In response to these arguments, one can defend MT as follows:

  1. LXX is not followed by many ancient versions (Aquila, Symmachus, Quinta, Sexta, Jerome's Psalterium Gallicanum, and Vetus Latina1). In addition to this, the differences between the translations differing from MT give the impression that they are conjectures. Bäthgen suggests that they are nevertheless correct conjectures.

  2. The switch is certainly jarring, though not impossible. According to Tromp, it is not uncommon in emotional style. In this case, it may be the result of the combination of enallage and an apostrophe, occurring at some stage in the text's early history (the option preferred by Tromp).

  3. MT has the lectio difficilior, in which the translators have attempted “to simplify the text by employing [a] contextually more fitting lexical, grammatical, and stylistic form" (Barthélemy).

  4. Tromp adduces Akkadian parallels to argue that the idiom does not have to be liturgical and adds that “the position of 'Jacob' in this verse is a peculiar one indeed.” He does not, however, explain why.

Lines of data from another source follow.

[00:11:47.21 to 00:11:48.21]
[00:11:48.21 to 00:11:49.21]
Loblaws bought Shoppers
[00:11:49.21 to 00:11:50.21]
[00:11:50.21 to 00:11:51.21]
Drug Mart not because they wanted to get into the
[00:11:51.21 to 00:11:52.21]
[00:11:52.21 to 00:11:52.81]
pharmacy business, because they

Does anyone have any views on this?

The English translations are as varied as the ancient versions:

ESV and NRSV follow LXX by eliminating the suffix and adding "God of": "who seek the face of the God of Jacob"

NASB follows MT and sees Jacob as the subject of the participles: "Who seek Your face—even Jacob."

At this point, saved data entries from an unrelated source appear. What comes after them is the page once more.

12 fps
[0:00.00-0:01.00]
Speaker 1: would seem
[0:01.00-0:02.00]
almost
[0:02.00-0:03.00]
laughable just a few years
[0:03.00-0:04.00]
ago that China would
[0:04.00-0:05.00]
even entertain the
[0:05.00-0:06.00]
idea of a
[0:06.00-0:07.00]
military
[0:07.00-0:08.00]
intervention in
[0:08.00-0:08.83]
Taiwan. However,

This is essentially the same as the NET's paraphrase of the whole line: "Such purity characterizes the people who seek his favor, Jacob’s descendants, who pray to him."

My favourite is the good old KJV, which, like the NASB follows MT, but translates Jacob in the vocative (cf. Andersen-Forbes Phrase Marker Analysis): "that seek thy face, O Jacob."


J. K. Gayle said...

Great post! What a terrific problem and a nice presentation of the renderings (as if these are solutions).

I like your "favourite. . . the good old KJV" translating "Jacob in the vocative."

But I like Robert Alter's translation even better, in the vocative but ambiguously in the vocative (is it God or Jacob? "His"? "your"?):

"This is the generation of His seekers,
those who search out your presence, Jacob."

J. K. Gayle said...

ζητούντων τὸ πρόσωπον τοῦ θεοῦ Ιακωβ

in the LXX seems to me also to be ambiguous, with the addition. Does the Greek word order really disambiguate the genitive construct there? Couldn't a reader take either noun as head in the phrase? Or couldn't the two genitive nouns be interpreted appositively?

Reminds me much of the opener to the epistle of James:

Ἰάκωβος θεοῦ καὶ κυρίου Ἰησοῦ Χριστοῦ δοῦλος

Phil Sumpter said...

Thanks, for your feedback!

- Re: Alter, yes, I guess that may be the best option, i.e. maintaining the ambiguity. The question is whether this ambiguity was intentional or not. I find it odd that Alter does not comment on this verse. I'll post at some point on why Tromp opts for the KJV rather than NET or NASB.

- Good point about the LXX ... Logo's morphology tags Ιακωβ as a genetive, though I don't see why this necessarily has to be the case.

- Thanks for the link. I have to admit, the first gut translation I thought of was "James, of God and the Lord Jesus Christ, a slave," which seems (syntically) to be pretty much what you have translated ...

Kevin P. Edgecomb said...

Another reading:

"...those seeking Your face: Jacob."

That is, Jacob/Israel is "those seeking" the face of God, as a corporate entity. They all spring from Jacob, after all.

It is awkward, though. And while awkward is a characteristic of lectio difficilior, so it is also a characteristic of every mistake. The line is hard to draw.

Good luck on your hunt!

Phil Sumpter said...

Thanks Kevin,

Tromp rejects this option in his article for the same reason: it's awkward right at the end of the sentence like that. There is also disagreement among commentators on how exactly such a syntactic solution ought to be understood: does it mean "... i.e. Jacob" or " ... are Jacob." In other words, is Jacob the subject of the participles or vice versa.

In addition to this, the meaning would be awkward. The concept of "the true Jacob" doesn't fit here (according to Tromp) and there is not warrent for assuming that Jacob was understood to actually fulfil the requirements of vv. 3-5.

Finally, the 2nd pers. suffix seems to require a vocative.

Do tell me if these arguments are weak.